The polymers are applied preferably in form of water-redispersible powders stabilized by one or more protective colloids.

The polymers from ethylenically unsaturated monomers may also be applied in form of polymer compositions containing one or more polymers from ethylenically unsaturated monomers, preferably stabilized by one or more protective colloids, and one or more further additives, such as hydrophobicizing additives H). Examples of such hydrophobicizing additives H) are additives H1), i.e. fatty acids or fatty acid derivatives and/or additives H2), i.e. organosilicon compounds. In general, additives H) are used in amounts of 1% to 20% by weight, preferably 1% to 10% by weight, based in each case on the total weight of the polymer composition.
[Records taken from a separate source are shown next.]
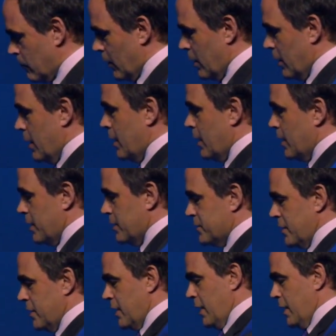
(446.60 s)
He is a
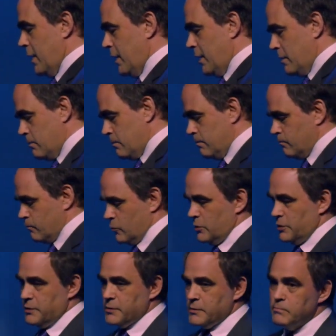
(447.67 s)
Canadian, at
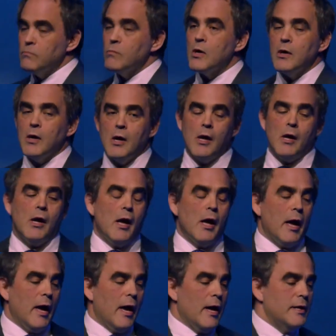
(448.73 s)
least.
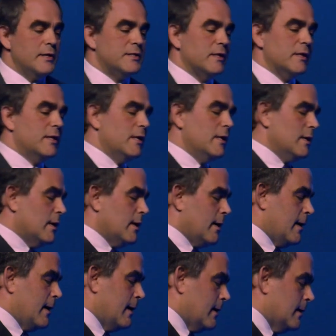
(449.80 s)
And he
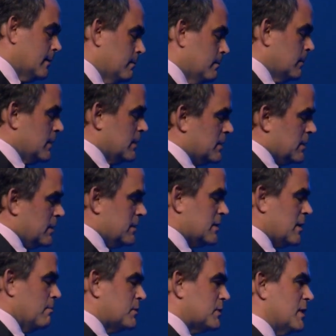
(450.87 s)
is, in
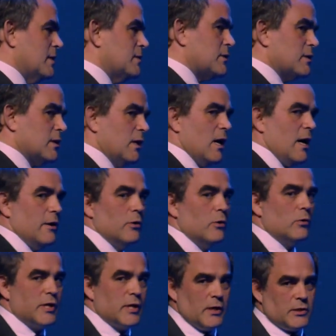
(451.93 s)
some sense, the guy who
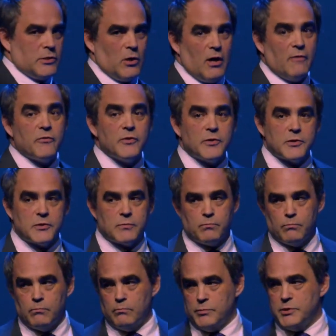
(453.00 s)
kicked off this
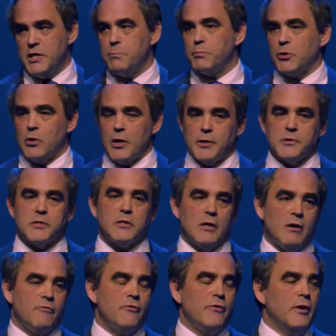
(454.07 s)
deep learning
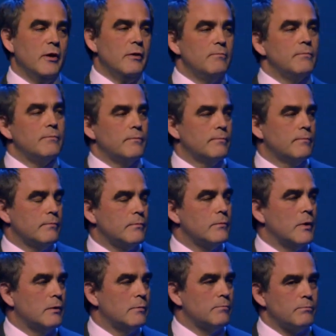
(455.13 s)
stuff that
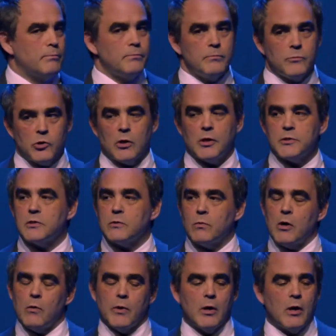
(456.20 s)
took us to
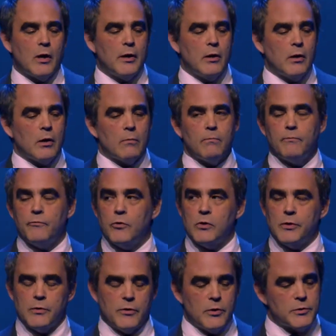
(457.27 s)
where we are here a
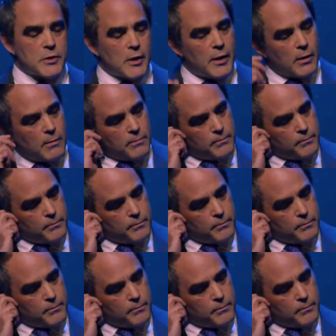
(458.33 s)
few years later.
Suitable for use as additives H1) are, generally, fatty acid compounds from the group consisting of fatty acids having 8 to 22 carbon atoms, their metal soaps, their amides, and their esters with monohydric alcohols having 1 to 14 carbon atoms, with glycol, with polyglycol, with polyalkylene glycol, with glycerol, with mono-, di- or triethanolamine, or with monosaccharides.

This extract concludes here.